TASK MATERIAL

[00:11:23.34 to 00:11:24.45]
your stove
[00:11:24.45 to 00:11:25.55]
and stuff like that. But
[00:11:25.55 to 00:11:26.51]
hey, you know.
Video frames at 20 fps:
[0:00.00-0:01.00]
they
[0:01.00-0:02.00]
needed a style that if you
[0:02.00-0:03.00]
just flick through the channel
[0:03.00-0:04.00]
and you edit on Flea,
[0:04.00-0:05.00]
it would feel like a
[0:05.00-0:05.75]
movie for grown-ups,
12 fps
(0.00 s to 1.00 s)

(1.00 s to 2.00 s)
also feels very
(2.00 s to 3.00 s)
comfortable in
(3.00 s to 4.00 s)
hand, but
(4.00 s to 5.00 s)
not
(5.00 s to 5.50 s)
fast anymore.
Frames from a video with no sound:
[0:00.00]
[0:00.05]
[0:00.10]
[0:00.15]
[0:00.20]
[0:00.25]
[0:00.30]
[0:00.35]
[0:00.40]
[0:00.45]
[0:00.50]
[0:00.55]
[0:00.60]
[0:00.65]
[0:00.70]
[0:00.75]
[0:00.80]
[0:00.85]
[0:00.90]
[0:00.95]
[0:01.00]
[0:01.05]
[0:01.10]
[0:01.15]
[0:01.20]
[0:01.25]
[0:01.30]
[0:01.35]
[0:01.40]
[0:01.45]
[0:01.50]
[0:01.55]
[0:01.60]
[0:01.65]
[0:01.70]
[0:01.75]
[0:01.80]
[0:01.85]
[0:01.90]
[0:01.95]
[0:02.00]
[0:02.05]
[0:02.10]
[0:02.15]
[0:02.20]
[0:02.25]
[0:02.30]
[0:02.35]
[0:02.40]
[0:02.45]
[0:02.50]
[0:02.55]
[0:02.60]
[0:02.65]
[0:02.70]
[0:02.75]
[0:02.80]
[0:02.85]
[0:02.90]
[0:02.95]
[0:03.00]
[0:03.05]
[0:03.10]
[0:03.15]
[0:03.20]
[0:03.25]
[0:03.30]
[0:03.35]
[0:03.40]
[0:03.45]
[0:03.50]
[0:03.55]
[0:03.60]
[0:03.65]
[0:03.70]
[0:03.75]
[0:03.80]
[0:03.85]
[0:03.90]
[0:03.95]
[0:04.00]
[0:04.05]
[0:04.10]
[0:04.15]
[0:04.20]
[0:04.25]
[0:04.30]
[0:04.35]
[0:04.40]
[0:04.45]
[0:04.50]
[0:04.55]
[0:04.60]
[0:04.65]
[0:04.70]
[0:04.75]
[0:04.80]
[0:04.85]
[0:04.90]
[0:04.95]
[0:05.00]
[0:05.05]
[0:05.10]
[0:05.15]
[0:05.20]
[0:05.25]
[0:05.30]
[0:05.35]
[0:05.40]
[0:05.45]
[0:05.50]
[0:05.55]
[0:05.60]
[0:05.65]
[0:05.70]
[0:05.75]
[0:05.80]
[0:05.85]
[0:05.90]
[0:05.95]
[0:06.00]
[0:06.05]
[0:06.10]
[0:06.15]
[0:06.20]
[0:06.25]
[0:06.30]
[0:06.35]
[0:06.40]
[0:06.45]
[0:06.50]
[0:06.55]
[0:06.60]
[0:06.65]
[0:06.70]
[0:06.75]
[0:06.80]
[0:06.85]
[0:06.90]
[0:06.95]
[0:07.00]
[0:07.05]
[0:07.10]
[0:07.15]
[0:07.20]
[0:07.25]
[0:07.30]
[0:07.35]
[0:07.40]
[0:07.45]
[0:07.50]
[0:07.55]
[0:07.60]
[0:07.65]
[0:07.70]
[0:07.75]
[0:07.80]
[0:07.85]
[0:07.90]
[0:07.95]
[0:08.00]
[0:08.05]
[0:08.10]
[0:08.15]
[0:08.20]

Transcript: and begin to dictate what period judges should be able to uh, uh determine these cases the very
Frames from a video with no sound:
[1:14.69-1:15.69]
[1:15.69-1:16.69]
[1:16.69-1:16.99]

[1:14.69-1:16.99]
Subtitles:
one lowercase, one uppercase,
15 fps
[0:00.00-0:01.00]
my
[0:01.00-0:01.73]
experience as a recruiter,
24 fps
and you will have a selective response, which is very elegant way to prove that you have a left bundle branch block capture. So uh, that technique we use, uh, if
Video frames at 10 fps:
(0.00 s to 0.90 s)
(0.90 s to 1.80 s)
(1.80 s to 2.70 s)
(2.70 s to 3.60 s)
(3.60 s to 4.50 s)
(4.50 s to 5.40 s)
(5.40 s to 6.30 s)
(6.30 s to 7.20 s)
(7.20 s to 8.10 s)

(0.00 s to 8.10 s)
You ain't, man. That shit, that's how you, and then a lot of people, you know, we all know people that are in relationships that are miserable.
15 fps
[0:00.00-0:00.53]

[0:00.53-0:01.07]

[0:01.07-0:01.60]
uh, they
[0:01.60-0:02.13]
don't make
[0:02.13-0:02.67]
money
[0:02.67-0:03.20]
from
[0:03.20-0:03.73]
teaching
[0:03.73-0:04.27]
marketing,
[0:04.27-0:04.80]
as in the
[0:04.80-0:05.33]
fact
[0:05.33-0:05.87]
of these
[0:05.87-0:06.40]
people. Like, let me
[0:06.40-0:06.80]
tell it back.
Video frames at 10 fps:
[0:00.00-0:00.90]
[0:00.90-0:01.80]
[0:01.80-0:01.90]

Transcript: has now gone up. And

WHAT IS REQUIRED
Retype the records above in full, exactly.

EXERCISE SOLUTION
[00:11:23.34 to 00:11:24.45]
your stove
[00:11:24.45 to 00:11:25.55]
and stuff like that. But
[00:11:25.55 to 00:11:26.51]
hey, you know.
Video frames at 20 fps:
[0:00.00-0:01.00]
they
[0:01.00-0:02.00]
needed a style that if you
[0:02.00-0:03.00]
just flick through the channel
[0:03.00-0:04.00]
and you edit on Flea,
[0:04.00-0:05.00]
it would feel like a
[0:05.00-0:05.75]
movie for grown-ups,
12 fps
(0.00 s to 1.00 s)

(1.00 s to 2.00 s)
also feels very
(2.00 s to 3.00 s)
comfortable in
(3.00 s to 4.00 s)
hand, but
(4.00 s to 5.00 s)
not
(5.00 s to 5.50 s)
fast anymore.
Frames from a video with no sound:
[0:00.00]
[0:00.05]
[0:00.10]
[0:00.15]
[0:00.20]
[0:00.25]
[0:00.30]
[0:00.35]
[0:00.40]
[0:00.45]
[0:00.50]
[0:00.55]
[0:00.60]
[0:00.65]
[0:00.70]
[0:00.75]
[0:00.80]
[0:00.85]
[0:00.90]
[0:00.95]
[0:01.00]
[0:01.05]
[0:01.10]
[0:01.15]
[0:01.20]
[0:01.25]
[0:01.30]
[0:01.35]
[0:01.40]
[0:01.45]
[0:01.50]
[0:01.55]
[0:01.60]
[0:01.65]
[0:01.70]
[0:01.75]
[0:01.80]
[0:01.85]
[0:01.90]
[0:01.95]
[0:02.00]
[0:02.05]
[0:02.10]
[0:02.15]
[0:02.20]
[0:02.25]
[0:02.30]
[0:02.35]
[0:02.40]
[0:02.45]
[0:02.50]
[0:02.55]
[0:02.60]
[0:02.65]
[0:02.70]
[0:02.75]
[0:02.80]
[0:02.85]
[0:02.90]
[0:02.95]
[0:03.00]
[0:03.05]
[0:03.10]
[0:03.15]
[0:03.20]
[0:03.25]
[0:03.30]
[0:03.35]
[0:03.40]
[0:03.45]
[0:03.50]
[0:03.55]
[0:03.60]
[0:03.65]
[0:03.70]
[0:03.75]
[0:03.80]
[0:03.85]
[0:03.90]
[0:03.95]
[0:04.00]
[0:04.05]
[0:04.10]
[0:04.15]
[0:04.20]
[0:04.25]
[0:04.30]
[0:04.35]
[0:04.40]
[0:04.45]
[0:04.50]
[0:04.55]
[0:04.60]
[0:04.65]
[0:04.70]
[0:04.75]
[0:04.80]
[0:04.85]
[0:04.90]
[0:04.95]
[0:05.00]
[0:05.05]
[0:05.10]
[0:05.15]
[0:05.20]
[0:05.25]
[0:05.30]
[0:05.35]
[0:05.40]
[0:05.45]
[0:05.50]
[0:05.55]
[0:05.60]
[0:05.65]
[0:05.70]
[0:05.75]
[0:05.80]
[0:05.85]
[0:05.90]
[0:05.95]
[0:06.00]
[0:06.05]
[0:06.10]
[0:06.15]
[0:06.20]
[0:06.25]
[0:06.30]
[0:06.35]
[0:06.40]
[0:06.45]
[0:06.50]
[0:06.55]
[0:06.60]
[0:06.65]
[0:06.70]
[0:06.75]
[0:06.80]
[0:06.85]
[0:06.90]
[0:06.95]
[0:07.00]
[0:07.05]
[0:07.10]
[0:07.15]
[0:07.20]
[0:07.25]
[0:07.30]
[0:07.35]
[0:07.40]
[0:07.45]
[0:07.50]
[0:07.55]
[0:07.60]
[0:07.65]
[0:07.70]
[0:07.75]
[0:07.80]
[0:07.85]
[0:07.90]
[0:07.95]
[0:08.00]
[0:08.05]
[0:08.10]
[0:08.15]
[0:08.20]

Transcript: and begin to dictate what period judges should be able to uh, uh determine these cases the very
Frames from a video with no sound:
[1:14.69-1:15.69]
[1:15.69-1:16.69]
[1:16.69-1:16.99]

[1:14.69-1:16.99]
Subtitles:
one lowercase, one uppercase,
15 fps
[0:00.00-0:01.00]
my
[0:01.00-0:01.73]
experience as a recruiter,
24 fps
and you will have a selective response, which is very elegant way to prove that you have a left bundle branch block capture. So uh, that technique we use, uh, if
Video frames at 10 fps:
(0.00 s to 0.90 s)
(0.90 s to 1.80 s)
(1.80 s to 2.70 s)
(2.70 s to 3.60 s)
(3.60 s to 4.50 s)
(4.50 s to 5.40 s)
(5.40 s to 6.30 s)
(6.30 s to 7.20 s)
(7.20 s to 8.10 s)

(0.00 s to 8.10 s)
You ain't, man. That shit, that's how you, and then a lot of people, you know, we all know people that are in relationships that are miserable.
15 fps
[0:00.00-0:00.53]

[0:00.53-0:01.07]

[0:01.07-0:01.60]
uh, they
[0:01.60-0:02.13]
don't make
[0:02.13-0:02.67]
money
[0:02.67-0:03.20]
from
[0:03.20-0:03.73]
teaching
[0:03.73-0:04.27]
marketing,
[0:04.27-0:04.80]
as in the
[0:04.80-0:05.33]
fact
[0:05.33-0:05.87]
of these
[0:05.87-0:06.40]
people. Like, let me
[0:06.40-0:06.80]
tell it back.
Video frames at 10 fps:
[0:00.00-0:00.90]
[0:00.90-0:01.80]
[0:01.80-0:01.90]

Transcript: has now gone up. And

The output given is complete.